*** Begin section ***

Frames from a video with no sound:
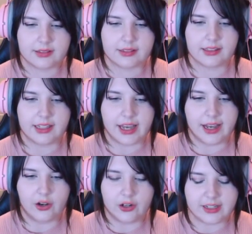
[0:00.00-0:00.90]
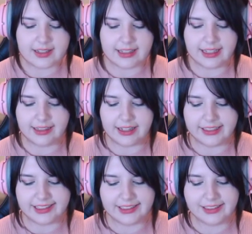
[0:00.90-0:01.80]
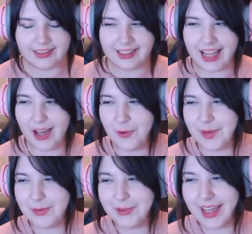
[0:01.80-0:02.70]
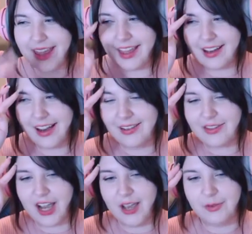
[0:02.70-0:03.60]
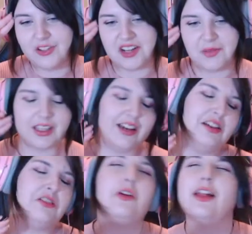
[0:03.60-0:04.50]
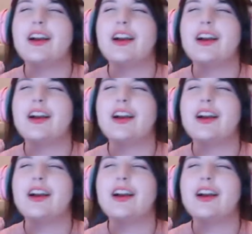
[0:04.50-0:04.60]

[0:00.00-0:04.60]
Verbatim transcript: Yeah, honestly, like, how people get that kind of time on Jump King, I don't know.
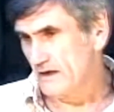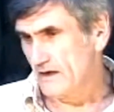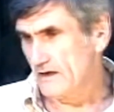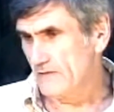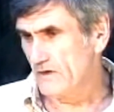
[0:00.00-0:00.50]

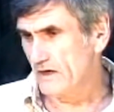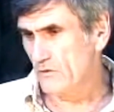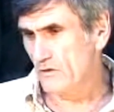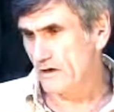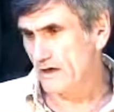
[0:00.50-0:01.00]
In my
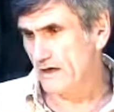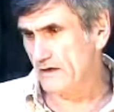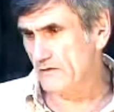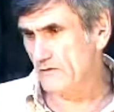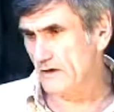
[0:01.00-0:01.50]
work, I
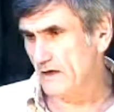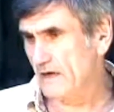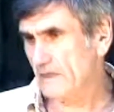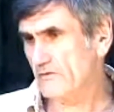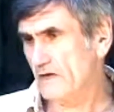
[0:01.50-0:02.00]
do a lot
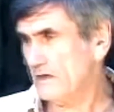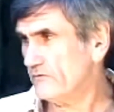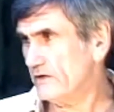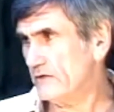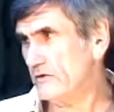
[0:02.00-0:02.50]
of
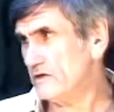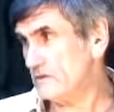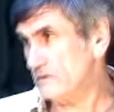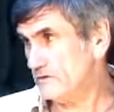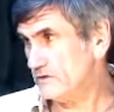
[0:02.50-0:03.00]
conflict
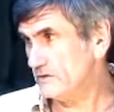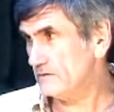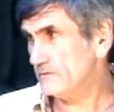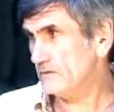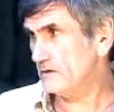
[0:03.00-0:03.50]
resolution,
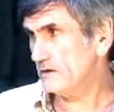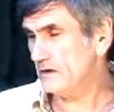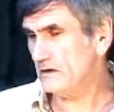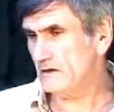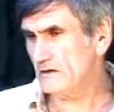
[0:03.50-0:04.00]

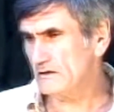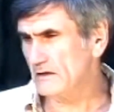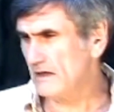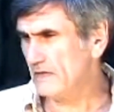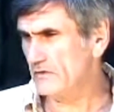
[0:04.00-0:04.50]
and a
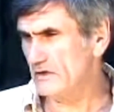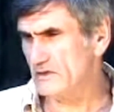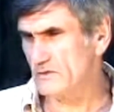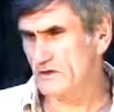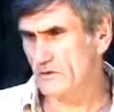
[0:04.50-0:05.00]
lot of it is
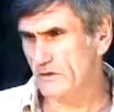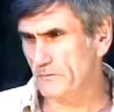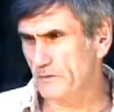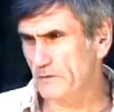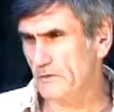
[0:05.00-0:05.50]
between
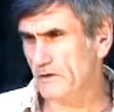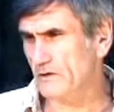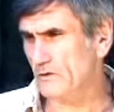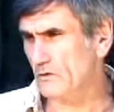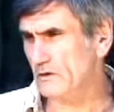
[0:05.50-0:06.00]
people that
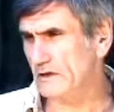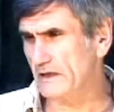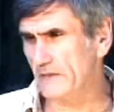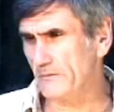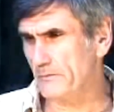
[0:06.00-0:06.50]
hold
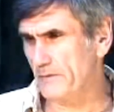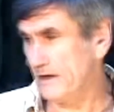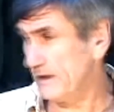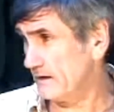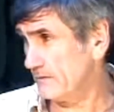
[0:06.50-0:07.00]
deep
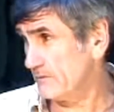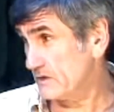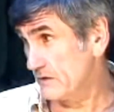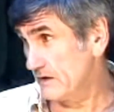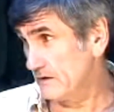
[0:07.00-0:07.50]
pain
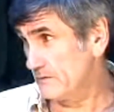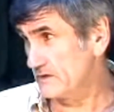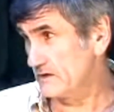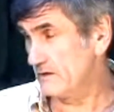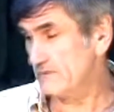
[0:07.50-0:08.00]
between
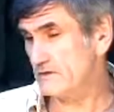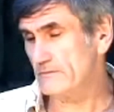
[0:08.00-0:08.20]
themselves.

*** End section ***

- Task prompt -
Return the listing verbatim, pictures excluded.

- Output of the exercise -
Frames from a video with no sound:
[0:00.00-0:00.90]
[0:00.90-0:01.80]
[0:01.80-0:02.70]
[0:02.70-0:03.60]
[0:03.60-0:04.50]
[0:04.50-0:04.60]

[0:00.00-0:04.60]
Verbatim transcript: Yeah, honestly, like, how people get that kind of time on Jump King, I don't know.
[0:00.00-0:00.50]

[0:00.50-0:01.00]
In my
[0:01.00-0:01.50]
work, I
[0:01.50-0:02.00]
do a lot
[0:02.00-0:02.50]
of
[0:02.50-0:03.00]
conflict
[0:03.00-0:03.50]
resolution,
[0:03.50-0:04.00]

[0:04.00-0:04.50]
and a
[0:04.50-0:05.00]
lot of it is
[0:05.00-0:05.50]
between
[0:05.50-0:06.00]
people that
[0:06.00-0:06.50]
hold
[0:06.50-0:07.00]
deep
[0:07.00-0:07.50]
pain
[0:07.50-0:08.00]
between
[0:08.00-0:08.20]
themselves.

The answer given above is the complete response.